Big data in EA topic of Siemens conference
by Stephanie Koons, writer/editor for the College of IST
Big Data, which refers to large amounts of structured and unstructured data that require machine-based systems and technologies in order to be fully analyzed, holds enormous potential for organizations. Implementing enterprise –wide systems to harness the power of big data, however, poses challenges for companies. Dr. Brian Cameron, Executive Director of the Center for Enterprise Architecture (EA) at Penn State’s College of Information Sciences and Technology, recently was the keynote speaker at a conference of an international conglomerate, where he discussed how the practice of enterprise architecture—the alignment of enterprise information systems and technology with business strategy and goals—can be employed by companies to develop effective enterprise-wide big data environments.
“Enterprise architecture is the missing bridge needed in many organizations to link strategy and execution,” Cameron said.
Cameron gave the keynote address at the Siemens Global Semantic Technologies for Enterprise Data and System Integration Conference, which was held recently in Princeton, N.J. and attended by about 150 Siemens executives from around the globe. Siemens is a German multinational engineering and electronics company headquartered in Munich, Germany, and specializes in industry, energy, transportation and healthcare.
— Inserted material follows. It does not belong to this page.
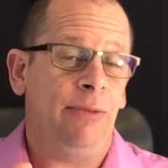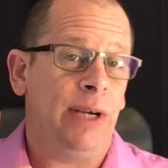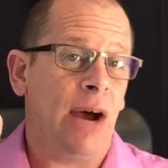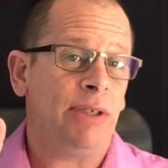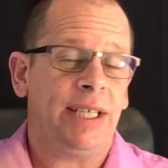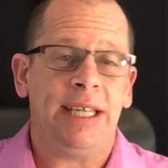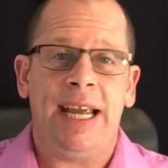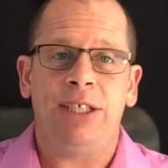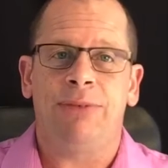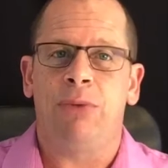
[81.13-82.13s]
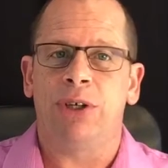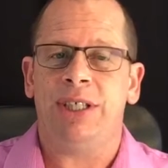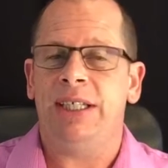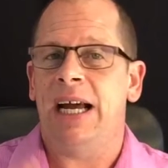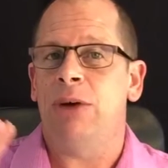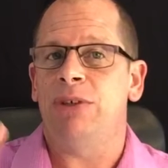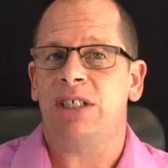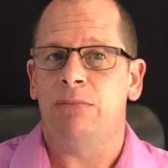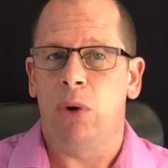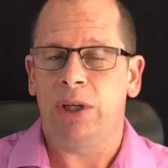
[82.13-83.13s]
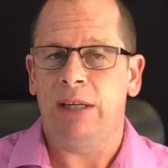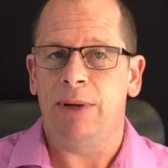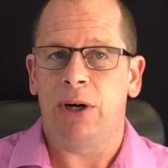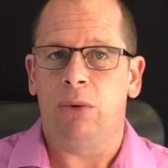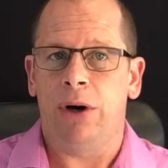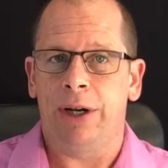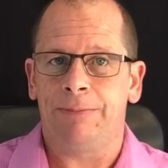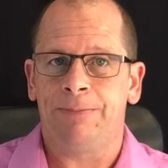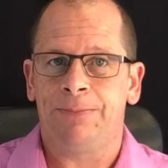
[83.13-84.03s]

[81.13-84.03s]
When I was at the age of 14, I was smoking marijuana.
The Center for EA, which launched in January 2011, seeks to gather intellectual resources across Penn State to address research concerns and questions that span the design, functioning and governance of contemporary, information-driven enterprises. Enterprise architecture, according to Cameron, is the process of translating a business vision and strategy into effective operational planning.
One of the major challenges that companies face in maximizing big data opportunities, Cameron said, is accessing the many silos of data throughout an organization. Enterprise architecture, he added, provides the ability to analyze, design, plan, and implement the enterprise-wide systems needed to effectively utilize massive amounts of data from all silos.
“Effective enterprise-wide big data solutions are difficult to implement without the analysis, design, planning and implementation normally attributed to EA,” he said.